TO DO:
Strip the pictures and reproduce the rest of the listing exactly.

DATA:

-- Opening Marker --

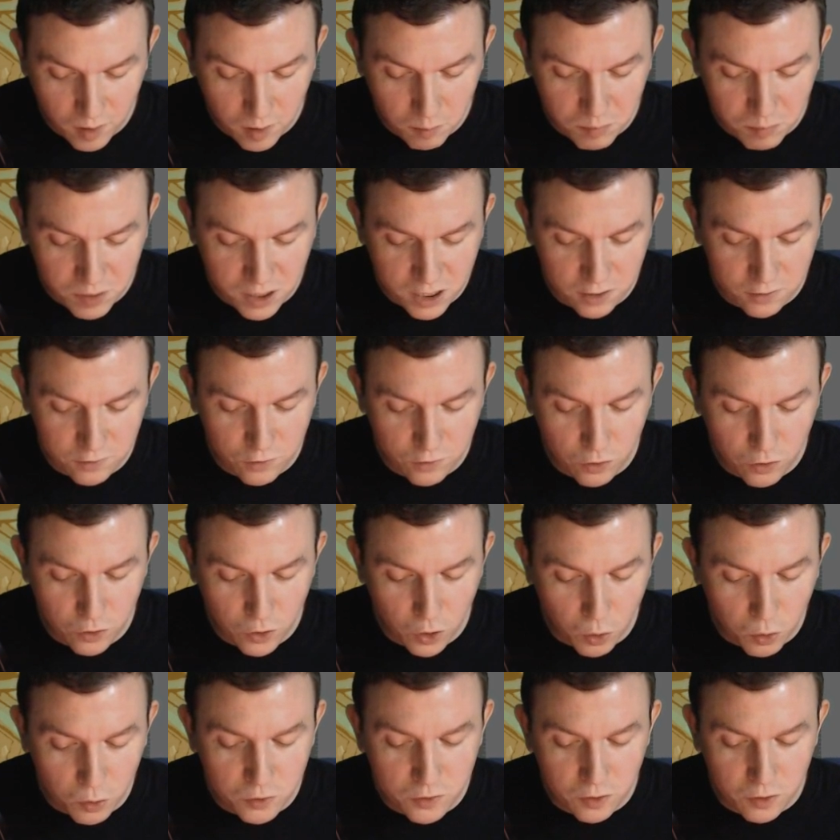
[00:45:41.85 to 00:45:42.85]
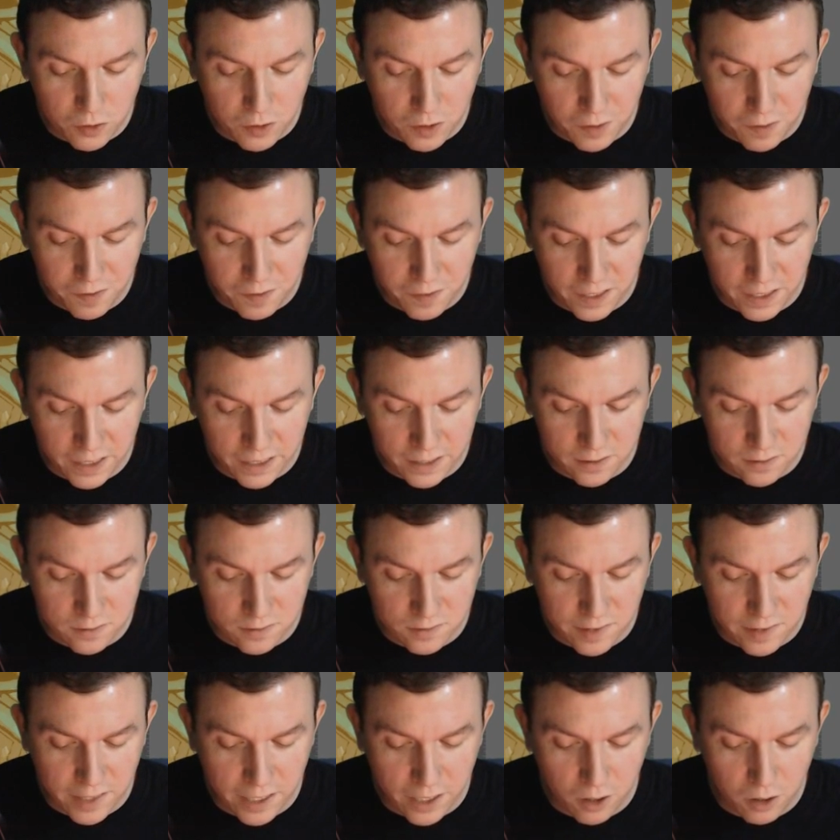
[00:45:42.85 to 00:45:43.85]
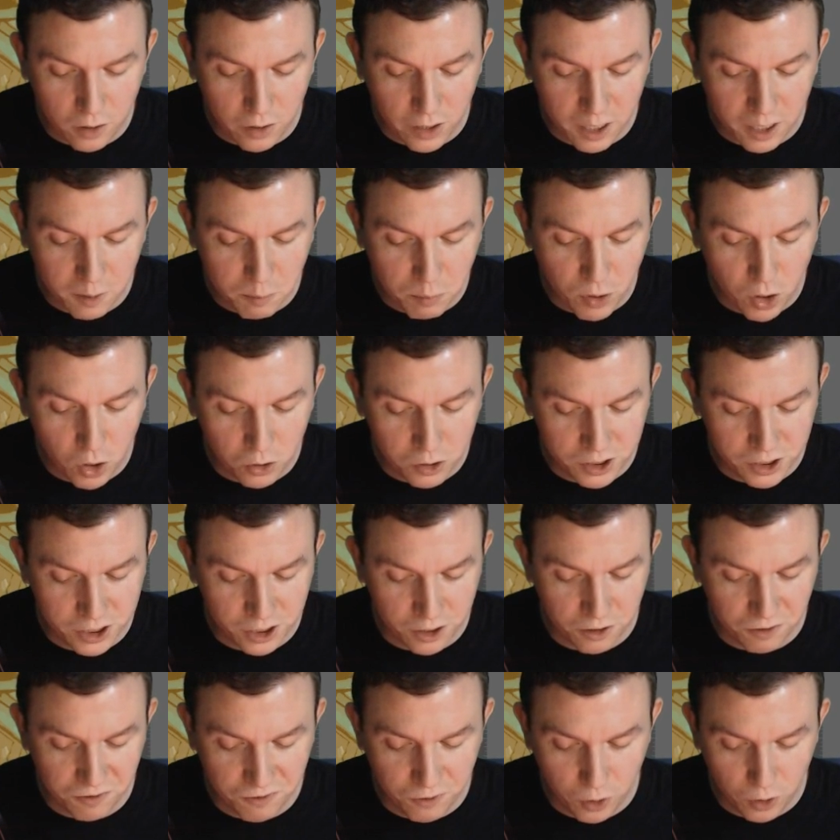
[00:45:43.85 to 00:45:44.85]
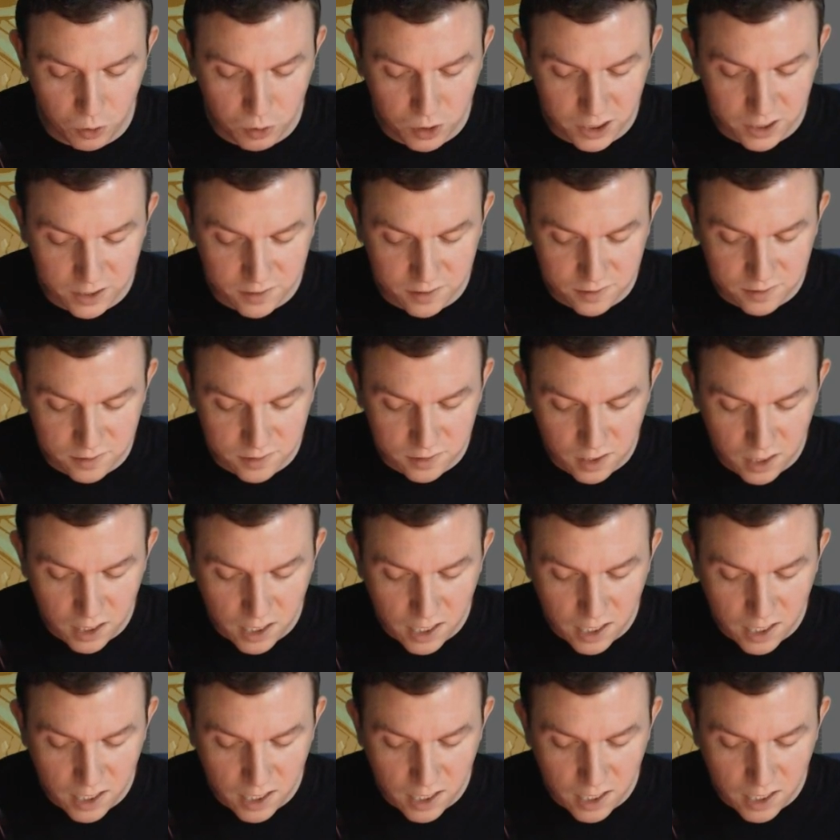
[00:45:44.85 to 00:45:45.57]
Because those are the things that are like pulling your focus.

-- Closing Marker --

ANSWER FOR THE TASK:
[00:45:41.85 to 00:45:42.85]
[00:45:42.85 to 00:45:43.85]
[00:45:43.85 to 00:45:44.85]
[00:45:44.85 to 00:45:45.57]
Because those are the things that are like pulling your focus.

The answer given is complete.